SCOPRIAMO LA CELIACHIA gli specialisti del gluten free

SCOPRIAMO LA CELIACHIA gli specialisti del gluten free

Una vita gluten free

Sempre più persone in Italia scoprono di avere la celiachia. Fortunatamente oggi si può vivere felicemente anche senza il glutine.

Essere celiaco significa avere un’alimentazione sana, ma altrettanto ricca di gusto e nutriente. Semplicemente vanno evitati, o sostituiti, gli alimenti che contengono grano, farro, kamut, orzo, segale e avena, facendo attenzione anche alle tracce di questi cereali nei piatti o nei piani della cucina.

Anche un celiaco può continuare a magiare serenamente tutti i prodotti freschi, come verdura, frutta, pesce, carni bianche e rosse, uova, riso, mais, legumi e patate. Non contengono glutine e bilanciano l’apporto di fibre, che non vengono più fornite dagli alimenti con glutine.

Il glutine non è una proteina fondamentale per il nostro nutrimento e la sua assenza non provoca squilibri alimentari. La celiachia, invece, è una malattia che danneggia la salute. È molto diffusa a tutte le età, con sintomi che possono variare da forme lievi a più forti.

Grazie ad una corretta dieta senza glutine è possibile mantenere uno stato di benessere e prevenire ogni complicazione, favorendo l’assorbimento delle sostanze nutritive e migliorando le condizioni della mucosa intestinale.

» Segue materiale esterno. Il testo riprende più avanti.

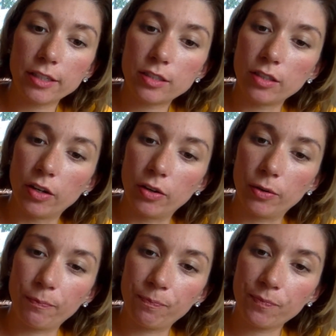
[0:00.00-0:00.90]

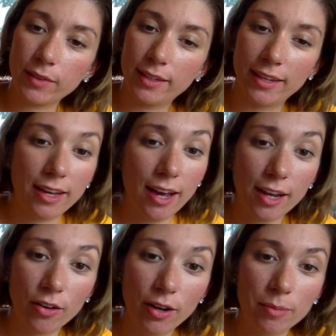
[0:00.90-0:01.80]
So I
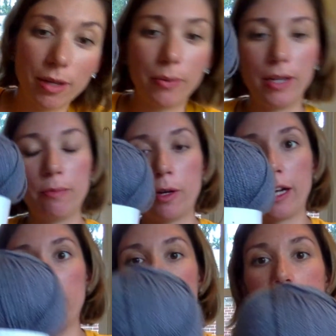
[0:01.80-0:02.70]
go out of my way to wear
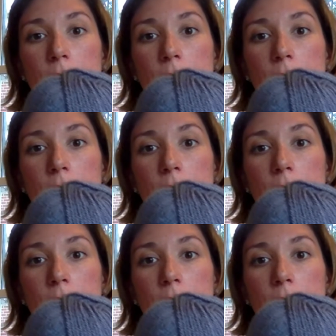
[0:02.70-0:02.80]
color,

La celiachia ha una forte componente ereditaria, anche se fortunatamente non si trasmette sempre dal genitore ai figli. Tra i parenti di primo grado dei celiaci solo il 5-10% ne risulta affetto. Questa malattia colpisce più spesso il genere femminile rispetto a quello maschile, con un rapporto di 2 a 1. Introdurre nell’alimentazione dei bambini il glutine a 12 mesi anziché a 6 mesi, come avviene di solito, può ritardare la comparsa di questa condizione ma non cancella il rischio di contrarre il disturbo.

L’unica terapia disponibile per curare la celiachia è una dieta senza glutine. I celiaci devono rispettare un regime alimentare che esclude i cereali che contengono glutine, i prodotti derivati da questi, come pane, pasta, biscotti, e tutti i cibi che includono il glutine tra gli ingredienti. E’ molto importante fare attenzione anche alle contaminazioni per evitare rischi di “assunzione nascosta”, dovuta alla presenza di tracce di glutine nell’alimento consumato. La dieta va seguita scrupolosamente dai celiaci per tutta la vita e in ogni situazione, compresi i pasti fuori casa, a scuola, al lavoro, in viaggio e nei momenti di svago in compagnia degli amici.

Il glutine è un complesso di proteine, presente in molti cereali come frumento, segale, orzo, farro, spelta, triticale e grano Khorasan (conosciuto con il nome commerciale di KAMUT®). Ne sono invece privi altri cereali, come riso, mais, grano saraceno e miglio. Circa il 50% del glutine è costituito dalla prolamina, responsabile dell’effetto tossico per il celiaco.

La celiachia viene identificata attraverso specifici esami medici. Il primo test da eseguire è la ricerca sierologica per accertare la presenza di anticorpi anti-transglutaminasi (anti-tTG), di classe IgA, nel sangue. Per avere la conferma definitiva si procede con la biopsia della mucosa duodenale. Viene prelevata una porzione di mucosa intestinale per valutare lo stato di danneggiamento della mucosa e in particolare l’atrofia dei villi.